With her husband, Chuck, deployed to Afghanistan, Tiffany Brynteson didn't hold up much hope for decorating the outside of their Elk River home for the holidays. The best she could do was a couple of trees, a wire polar bear on the porch and a $3 snowman from Menards on the door singing: "It's Beginning to Look A Lot Like Christmas" over and over and over.

Making matters worse, on their way home from Thanksgiving dinner, their 4-year-old daughter, Cassie, made a simple request as they drove past lit homes.

"Can we have lights like theirs?" she asked.

"No, honey, not this year," Tiffany told her.

On Thursday the incessant snowman appeared to be prophetic, as the outside of the Brynteson home did, indeed, begin to look a lot like Christmas.

In a three-hour makeover Thursday, the family became the first Minnesota winners of a national program that decorates the homes of families with members in the military.

A five-person crew from Christmas Decor, a Plymouth franchise of a Texas holiday and event decorating company, transformed the outside of the house into a holiday showcase, with two large wreaths, lights surrounding every outside window, and strings of lights outlining the contours of the two-story house.

Tiffany's mother, Leanne Wells, nominated the Bryntesons for the Decorated Family program. Tiffany was notified last Friday that the crew would be coming this week, giving her a choice of clear lights or colored. She chose colors.

"This is absolutely amazing," Tiffany said, as a crew member scrambled to the top of a snow-covered dormer. "It's like the best Christmas gift."

Even though he is a captain in the Minneapolis Fire Department, Chuck Brynteson in the past has been willing but reluctant to climb a ladder on a house that is not ablaze. The extent of his Christmas decorating was a string of lights along the lower part of the house.

An hour into the operation on Thursday, Chuck, a 41-year-old master sergeant with the Minneapolis-based 934th Airlift Wing of the Air Force Reserve, called home and got an update on the progress. He left in September for a 120-day deployment as a loadmaster on C-130 cargo planes stationed at Bagram Airfield.

"I don't think anybody has ever been that high on the roof," Tiffany told him.
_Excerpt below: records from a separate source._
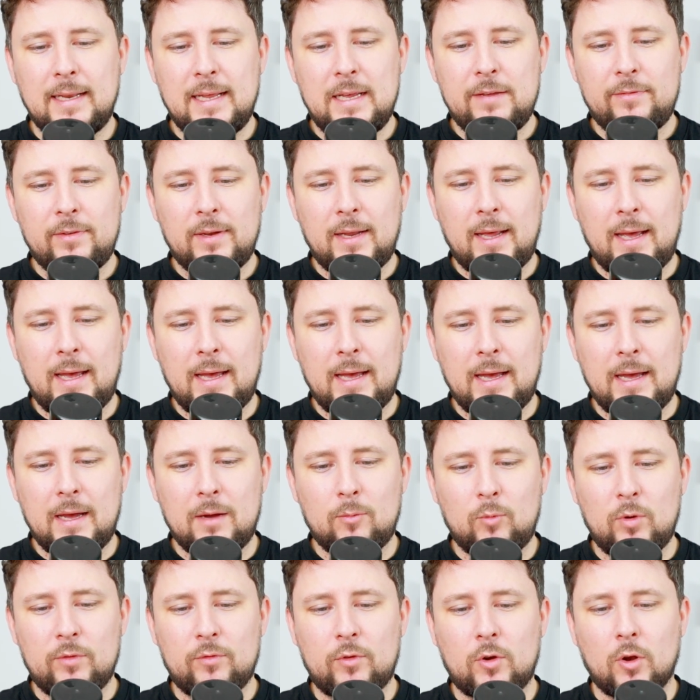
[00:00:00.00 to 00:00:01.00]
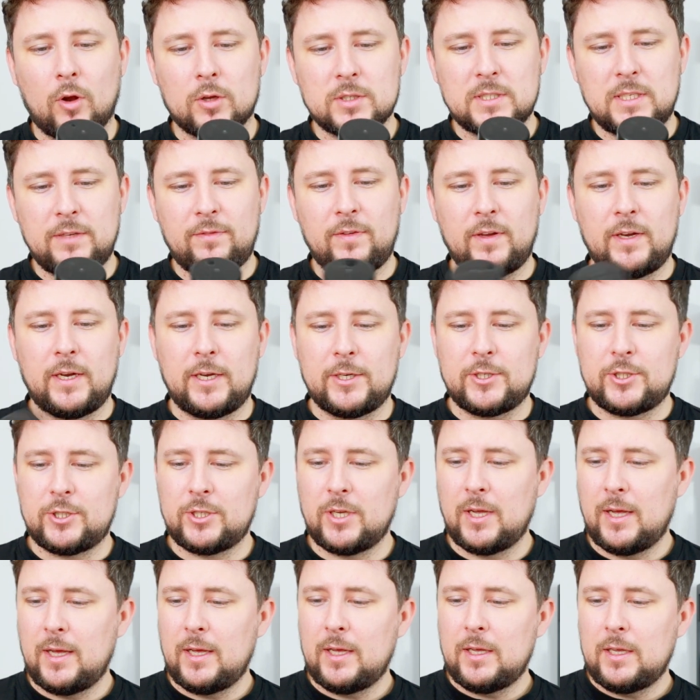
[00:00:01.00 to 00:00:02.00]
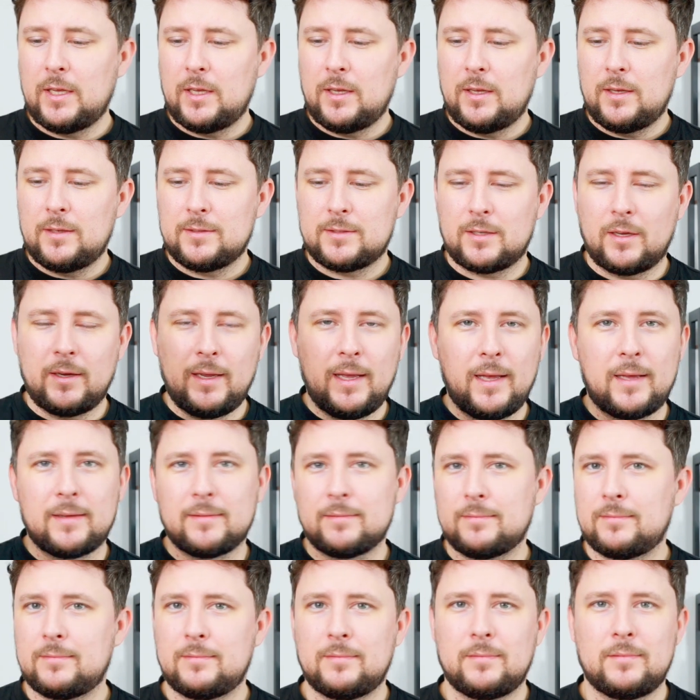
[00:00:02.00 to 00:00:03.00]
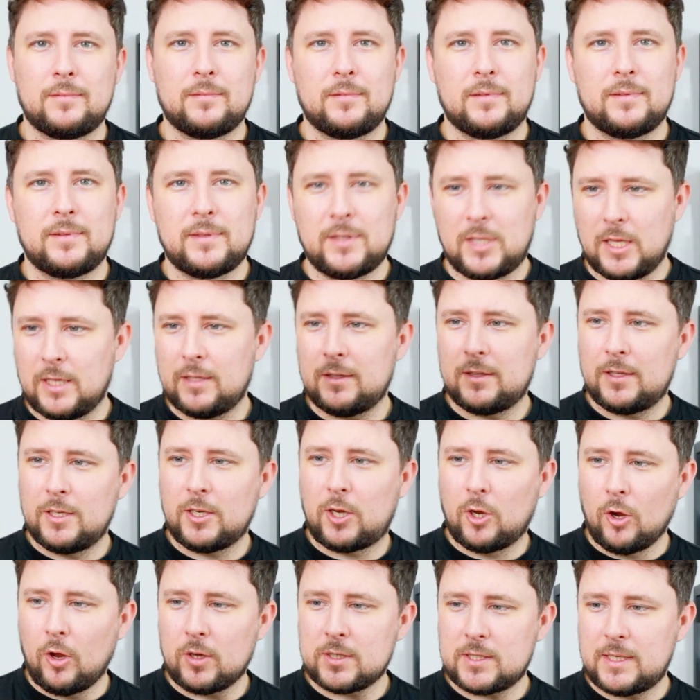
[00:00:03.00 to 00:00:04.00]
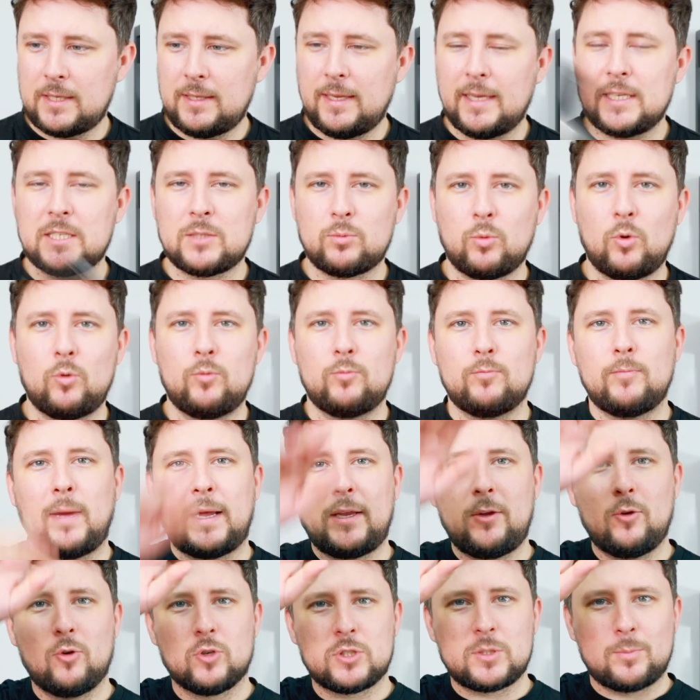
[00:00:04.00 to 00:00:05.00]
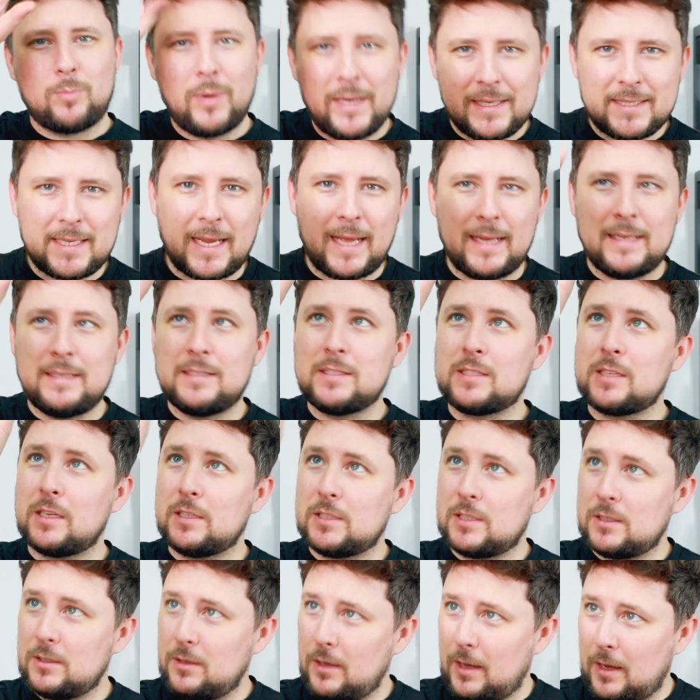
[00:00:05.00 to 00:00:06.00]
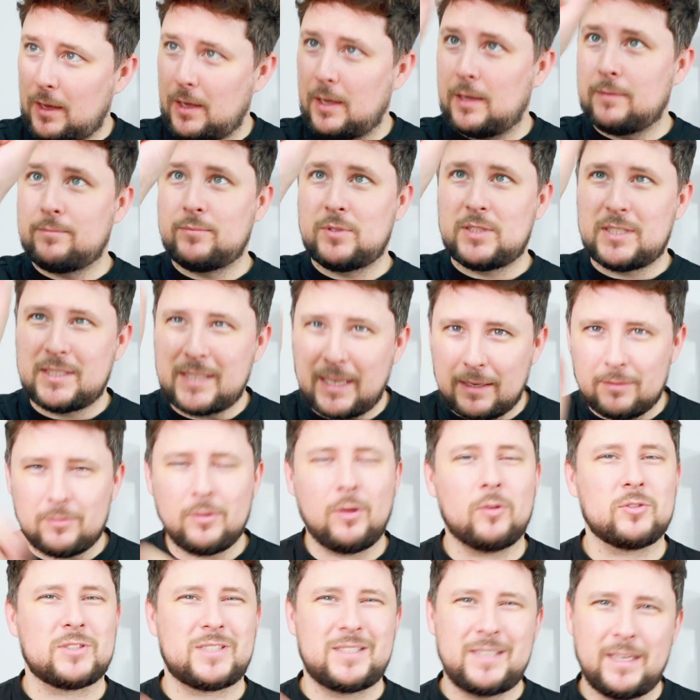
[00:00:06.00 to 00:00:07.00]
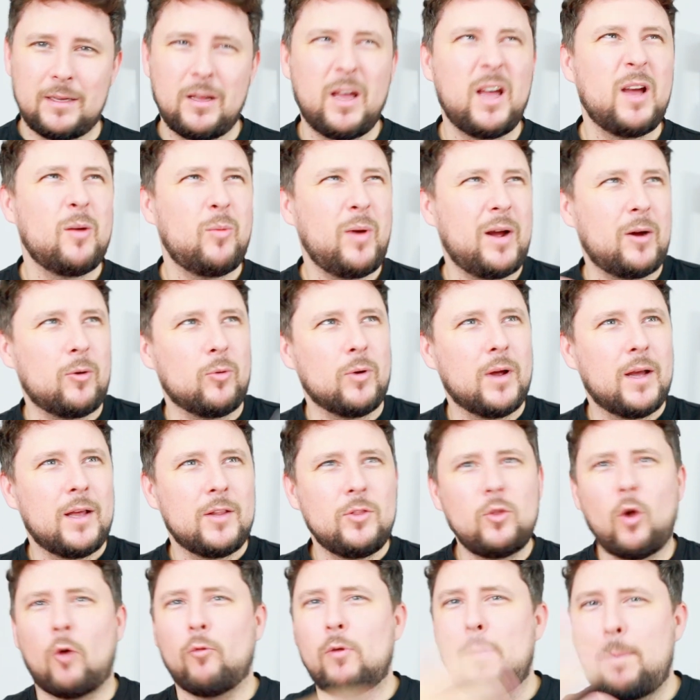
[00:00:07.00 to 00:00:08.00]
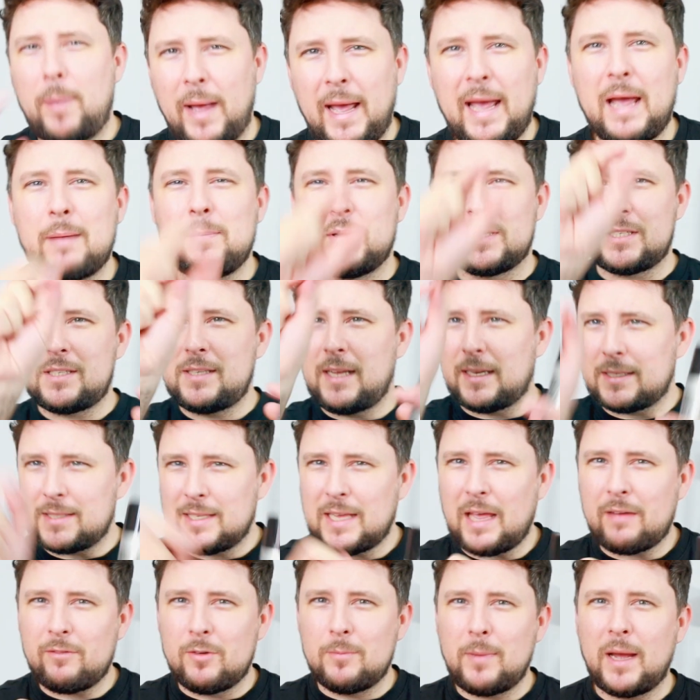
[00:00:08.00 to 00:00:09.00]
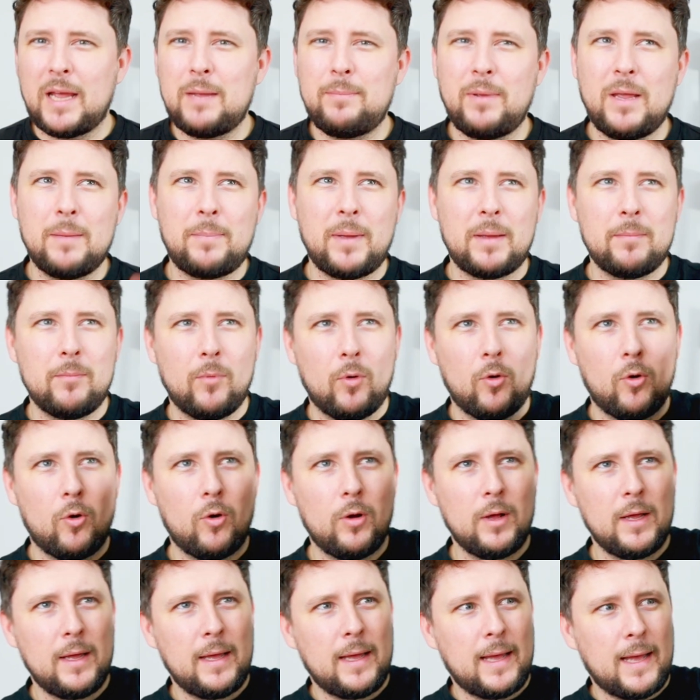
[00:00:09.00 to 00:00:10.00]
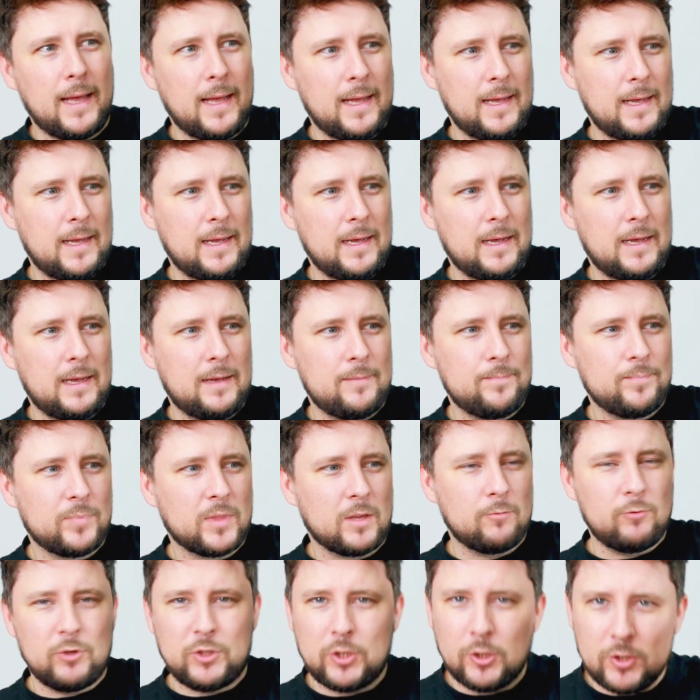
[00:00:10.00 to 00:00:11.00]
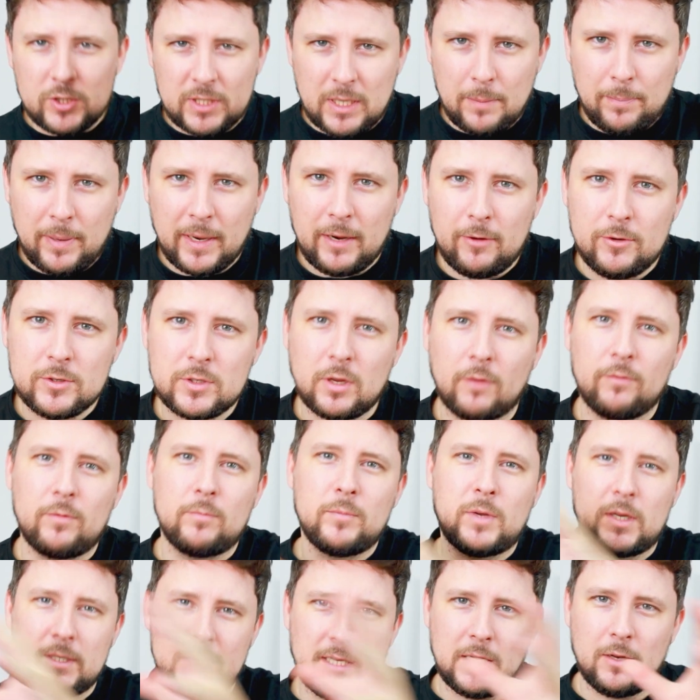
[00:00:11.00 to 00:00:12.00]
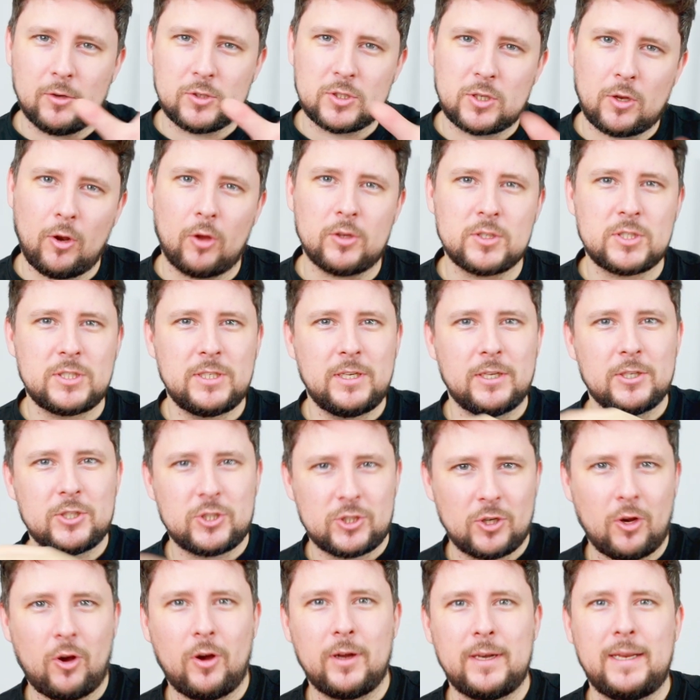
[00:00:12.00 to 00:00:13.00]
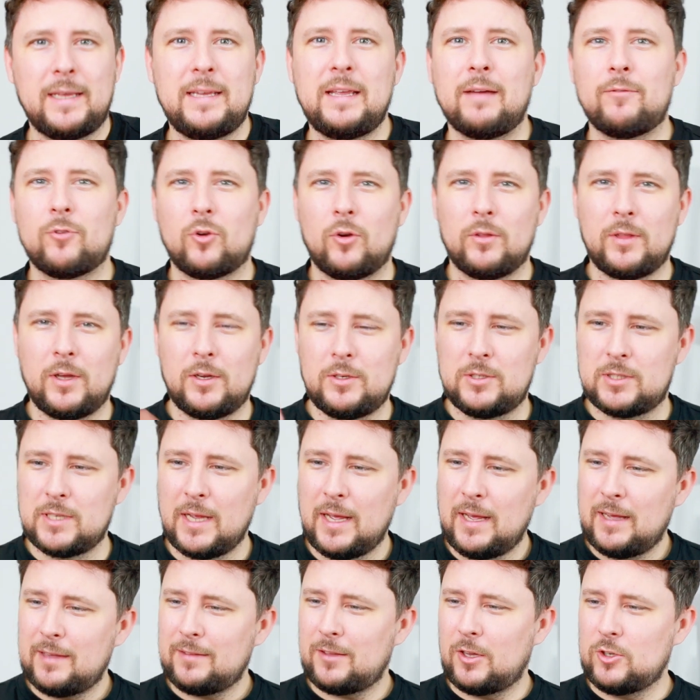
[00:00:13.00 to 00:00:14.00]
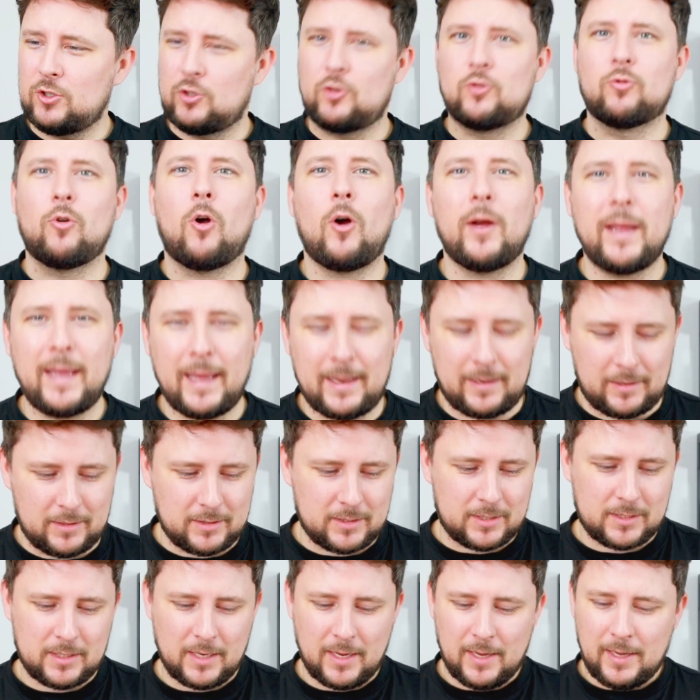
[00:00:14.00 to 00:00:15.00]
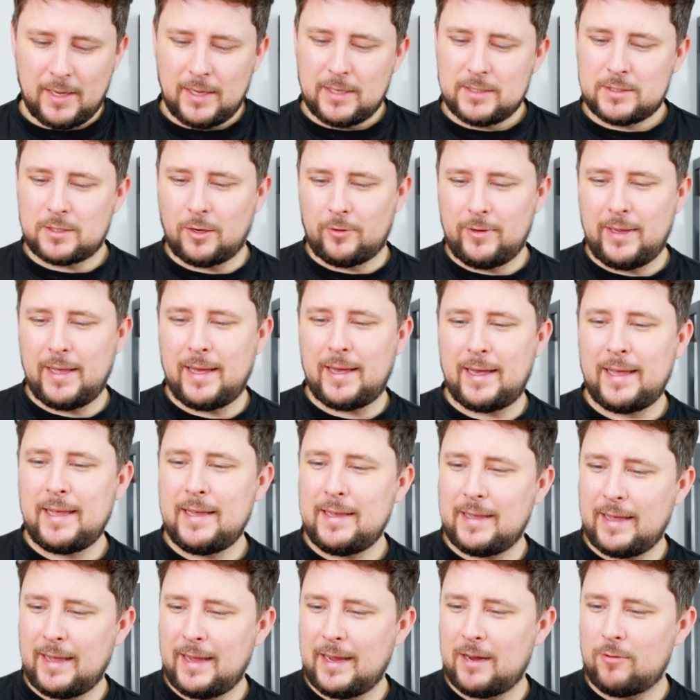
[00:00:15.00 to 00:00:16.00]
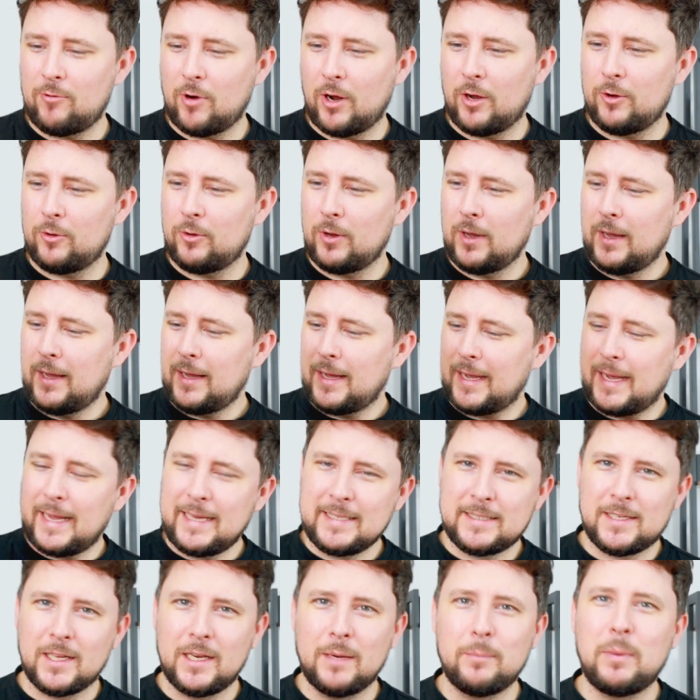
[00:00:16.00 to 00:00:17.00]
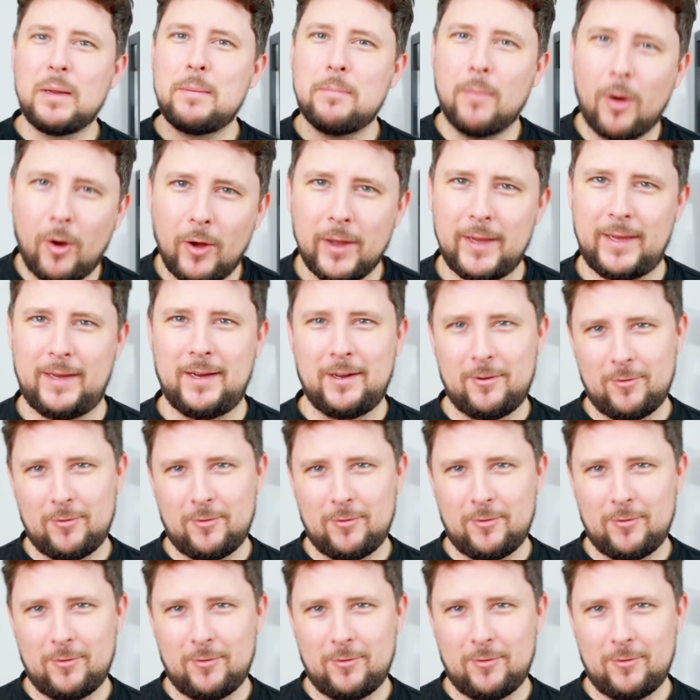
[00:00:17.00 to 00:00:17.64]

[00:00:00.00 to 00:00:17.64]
leaving hair with glossy finish. So yeah, the gloss in this will make your split ends stick together maybe a bit more, reduce the appearance of them because it looks glossier, shiny, you haven't got those dry ends. So yeah, Heat Hero is gonna be my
As for his holiday decorating prowess, Chuck admitted, "I've had no choice." Asked how much this might affect their electric bill, Tiffany joked that they were now like the family from National Lampoon's "Christmas Vacation," whose holiday decorations taxed the power grid to the point of shutting it down.

"Just call us the Griswolds," she joked.

Jeremy Leonard, who was supervising the crew, said they were excited to participate in the program and jumped at the chance to decorate the home. The crew has been working since October on decorating commercial buildings and residences, and the volunteer project was its last scheduled for this year.

"It's a good way to give back," he said. "We like what we do and its nice to do this for families who need it."

The decorations will remain up through January, when Chuck is scheduled to return. He has asked that the family celebrate Christmas together when he comes home.

Afterward, the crew will return, pack the decorations and store them at the company facility until next year.

Cassie not only enjoyed the prospect of lights outside, but also the attention of the work crew. She clung to Leonard as the other members of the crew put up lights on one of the windows.

Asked what she liked best, she was matter of fact:

"The green ones," she said, as the snowman on the door continued singing and the crew wrapped up its work.